Using the default settings of UM 5.1, in order to produce a host down event/alert the host would need to be down for a significant amount of time. This behavior was changed in UM 5.2 under bug 614983 (no public report at this time).
OnCommand Unified Manager Core uses five different methods to identify if a host is down:
- echo
- http
- snmp
- ndmp
- echo_snmp <== default
The default behavior for a host down monitor run is a ping using ICMP echo and then snmpwalk. UM will retry each method a pre-configured number of times with varying timeouts, as seen below.
While the ICMP retries and timeouts have remained the same over the 5.x code line, the SNMP timeouts were increased in UM 5.1 for 7DOT and even more for 5.1 cDOT installations.
Due to changes under bug 614983, if pingMonTimeout is set to less than or equal to 5 seconds, then the SNMP timeout for host down (pingmon) monitoring will be 5 seconds. If the pingMonTimeout is set to a value greater than 5 seconds, then the pingMonTimeout is used as the SNMP timeout. The global MonSNMPTimeout is used for all other SNMP connections. This applies to both 7DOTand cDOT versions of UM 5.2.
===============================================
UM 5.0.x default values:
monSNMPRetries 4
monSNMPTimeout 5
hostPingMethod echo_snmp
pingMonInterval 1 minute
pingMonRetryDelay 3
pingMonTimeout 3
===============================================
UM 5.1 7DOT default values:
monSNMPRetries 4
monSNMPTimeout 60
hostPingMethod echo_snmp
pingMonInterval 1 minute
pingMonRetryDelay 3
pingMonTimeout 3
===============================================
UM 5.1/5.2 cDOT default values:
monSNMPRetries 4
monSNMPTimeout 300
hostPingMethod echo_snmp
pingMonInterval 1 minute
pingMonRetryDelay 3
pingMonTimeout 3
===============================================
Therefore, if a clustered ONTAP controller is down for less than 5 minutes, UM 5.1 will not report it as down as it would not have exceeded the first timeout value for the host down check. If the ping method is changed to to echo or http the node down event is logged.

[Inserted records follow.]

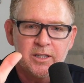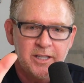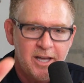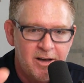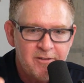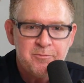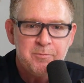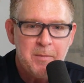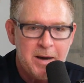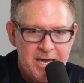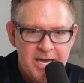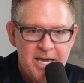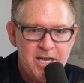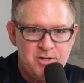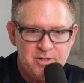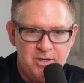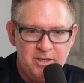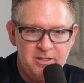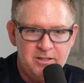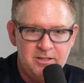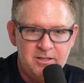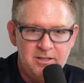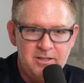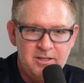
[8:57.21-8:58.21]
Loved my
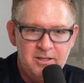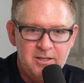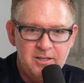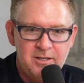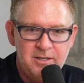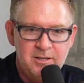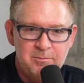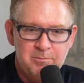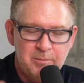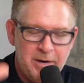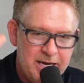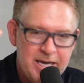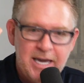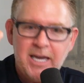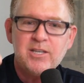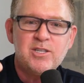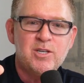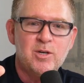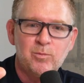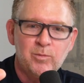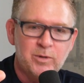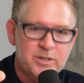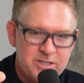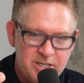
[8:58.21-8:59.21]
agent my
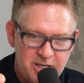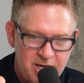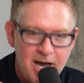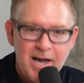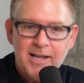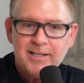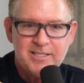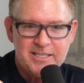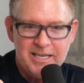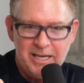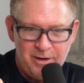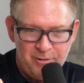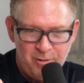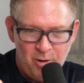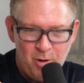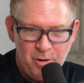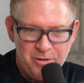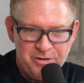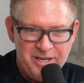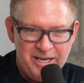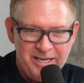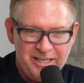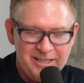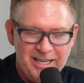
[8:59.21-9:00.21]
agent was the godsend of the
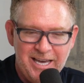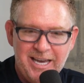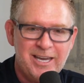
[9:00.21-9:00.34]
whole thing.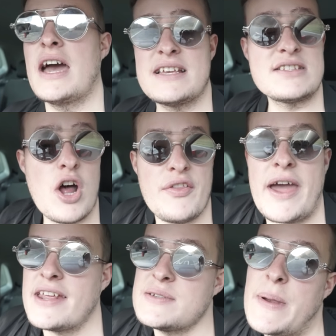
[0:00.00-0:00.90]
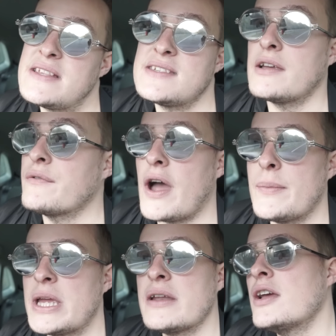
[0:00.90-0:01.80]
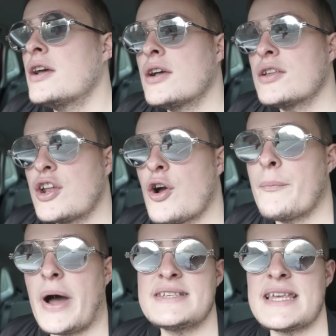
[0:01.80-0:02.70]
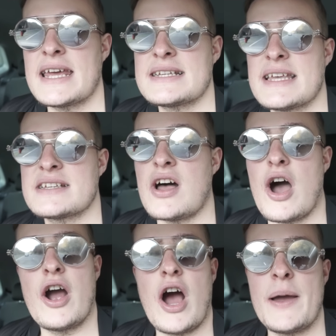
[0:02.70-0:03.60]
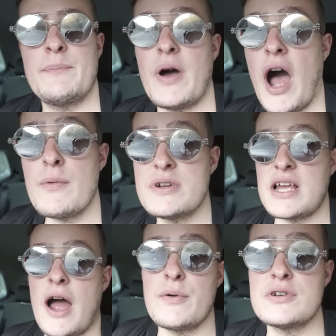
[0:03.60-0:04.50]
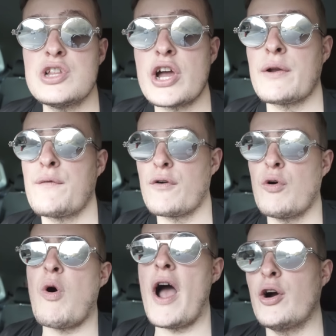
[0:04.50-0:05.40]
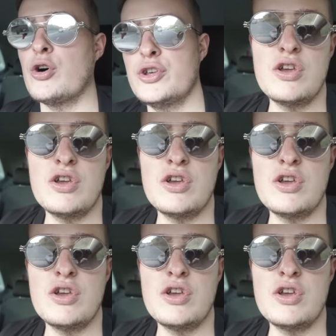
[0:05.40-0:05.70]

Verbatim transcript: And it's not that expensive. I mean, you know, my ZX6R, I, I was I was looking for a while.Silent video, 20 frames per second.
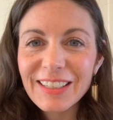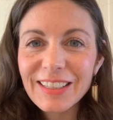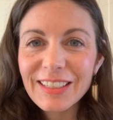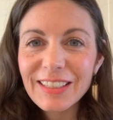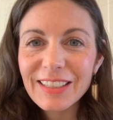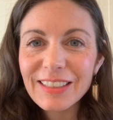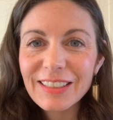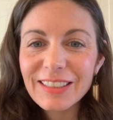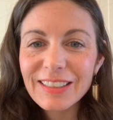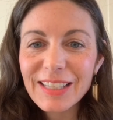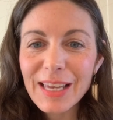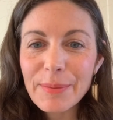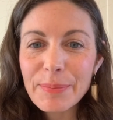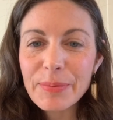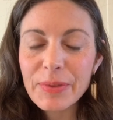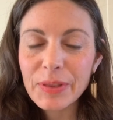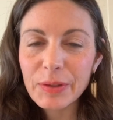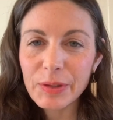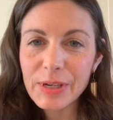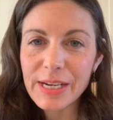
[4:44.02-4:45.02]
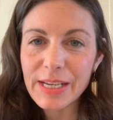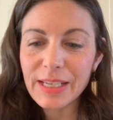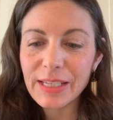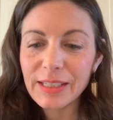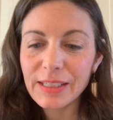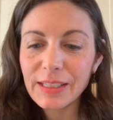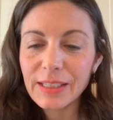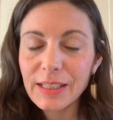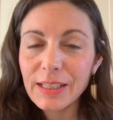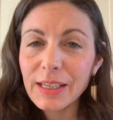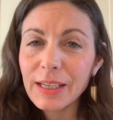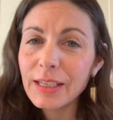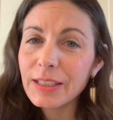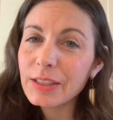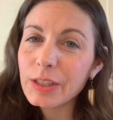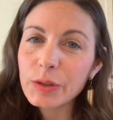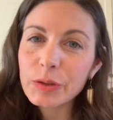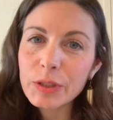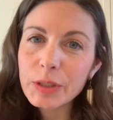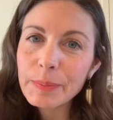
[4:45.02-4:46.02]
Step 3, and
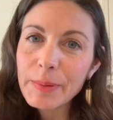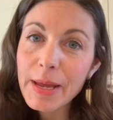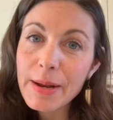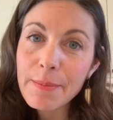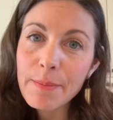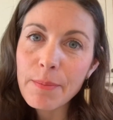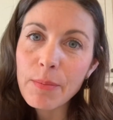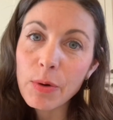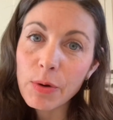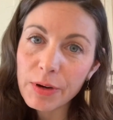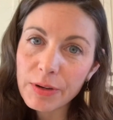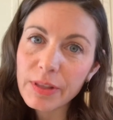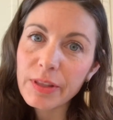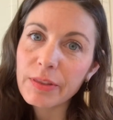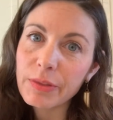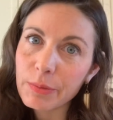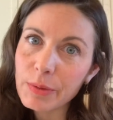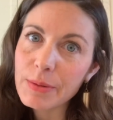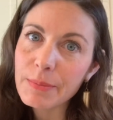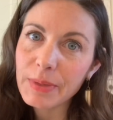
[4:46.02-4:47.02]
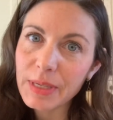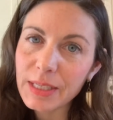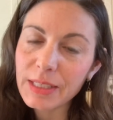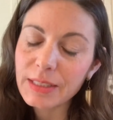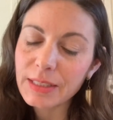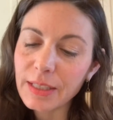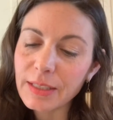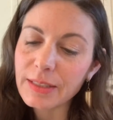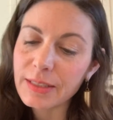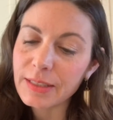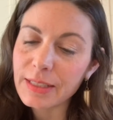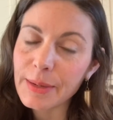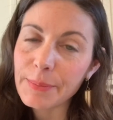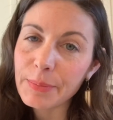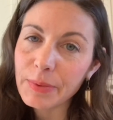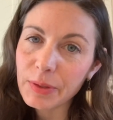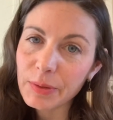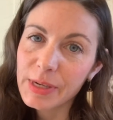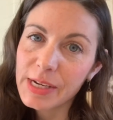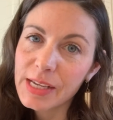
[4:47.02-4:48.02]
don't spend more than 3 minutes on step
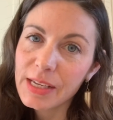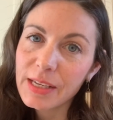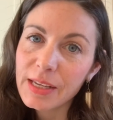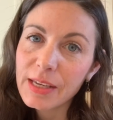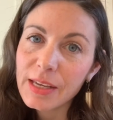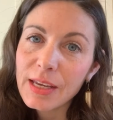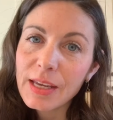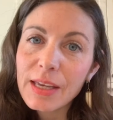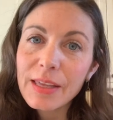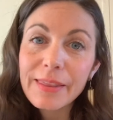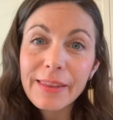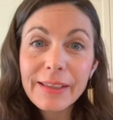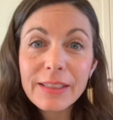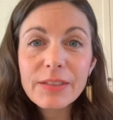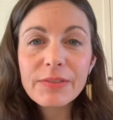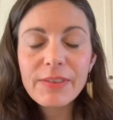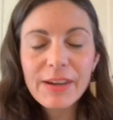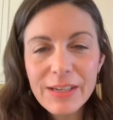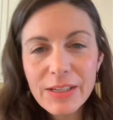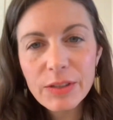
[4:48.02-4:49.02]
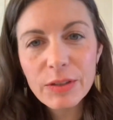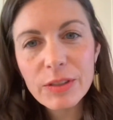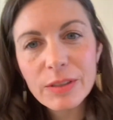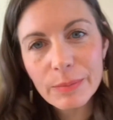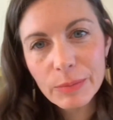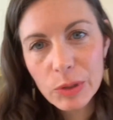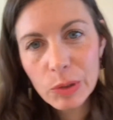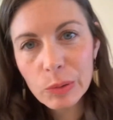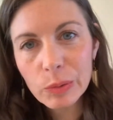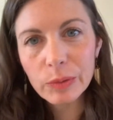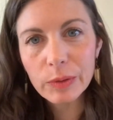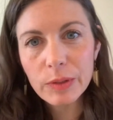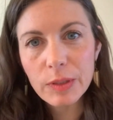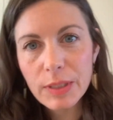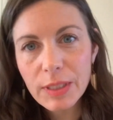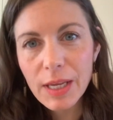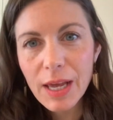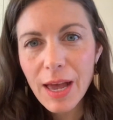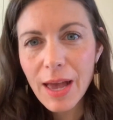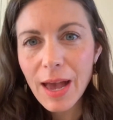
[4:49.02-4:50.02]
3. Let's find you some tools.
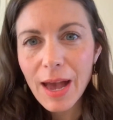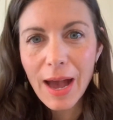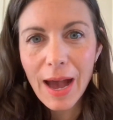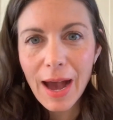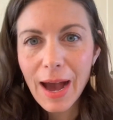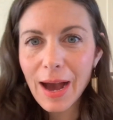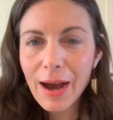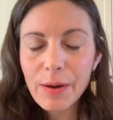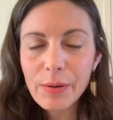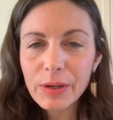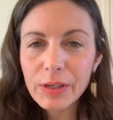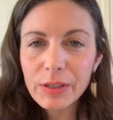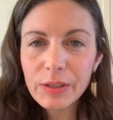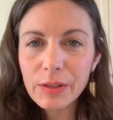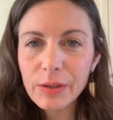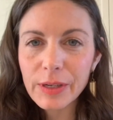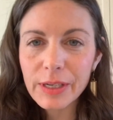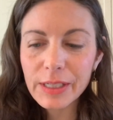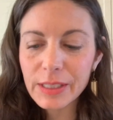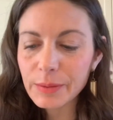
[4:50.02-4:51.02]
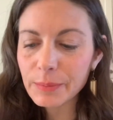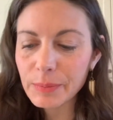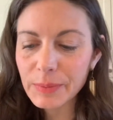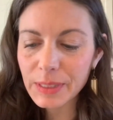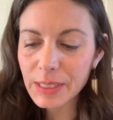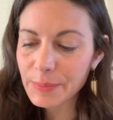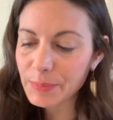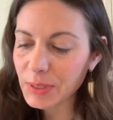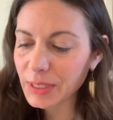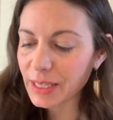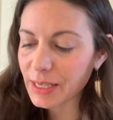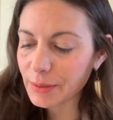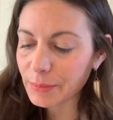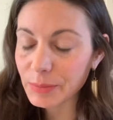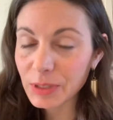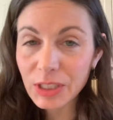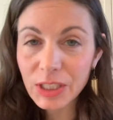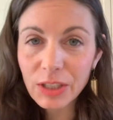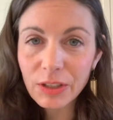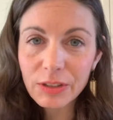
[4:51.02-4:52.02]
How are you going to manipulate your
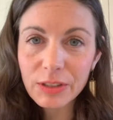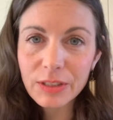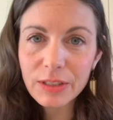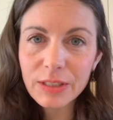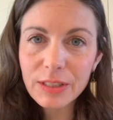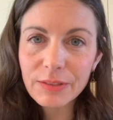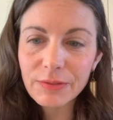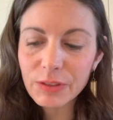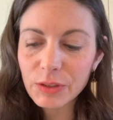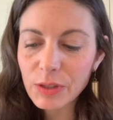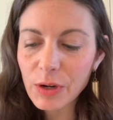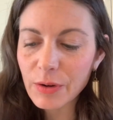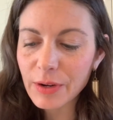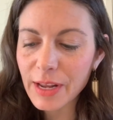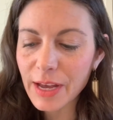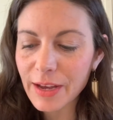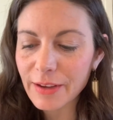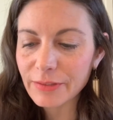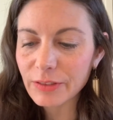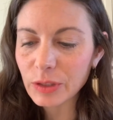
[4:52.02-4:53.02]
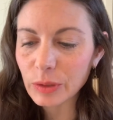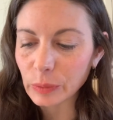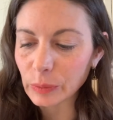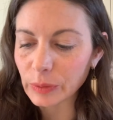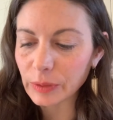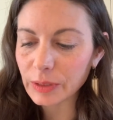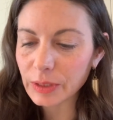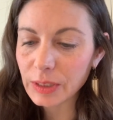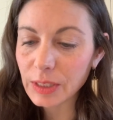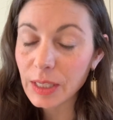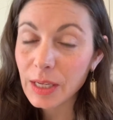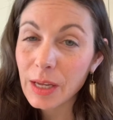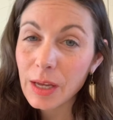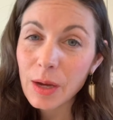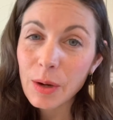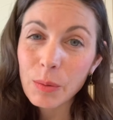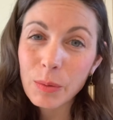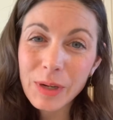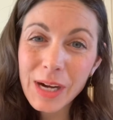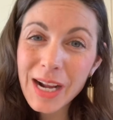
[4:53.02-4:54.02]
materials if you don't have tools?
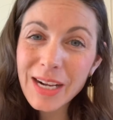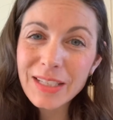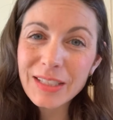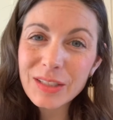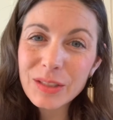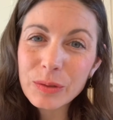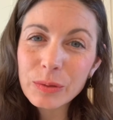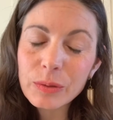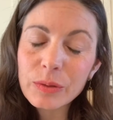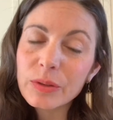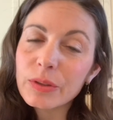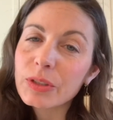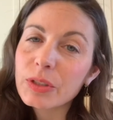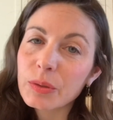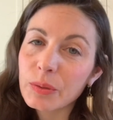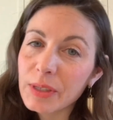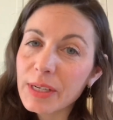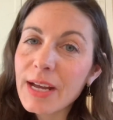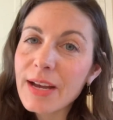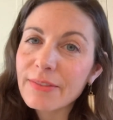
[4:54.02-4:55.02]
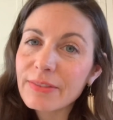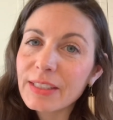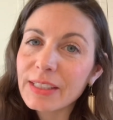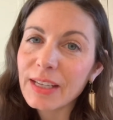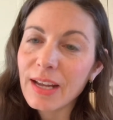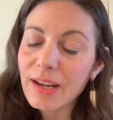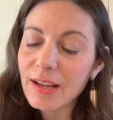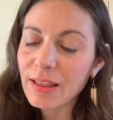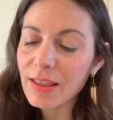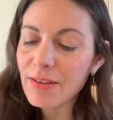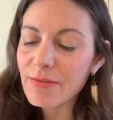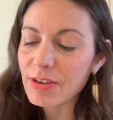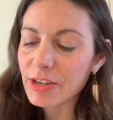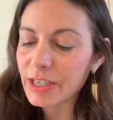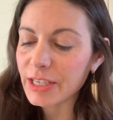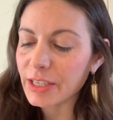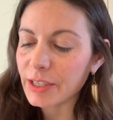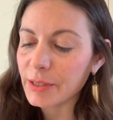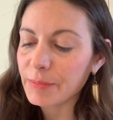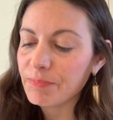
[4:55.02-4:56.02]
We're not at school, so we're gonna have to get clever
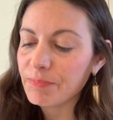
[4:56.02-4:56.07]
here.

Changing the monSNMPTimeout to the 5.0.x default value of 5 seconds allows UM to determine the host down status with the echo_snmp method. However, it is not recommend that this value be adjusted lower than the default for cDOT UM 5.1 servers as some SNMP transactions can take a few minutes to complete and should not be sent multiple times under 5 minutes.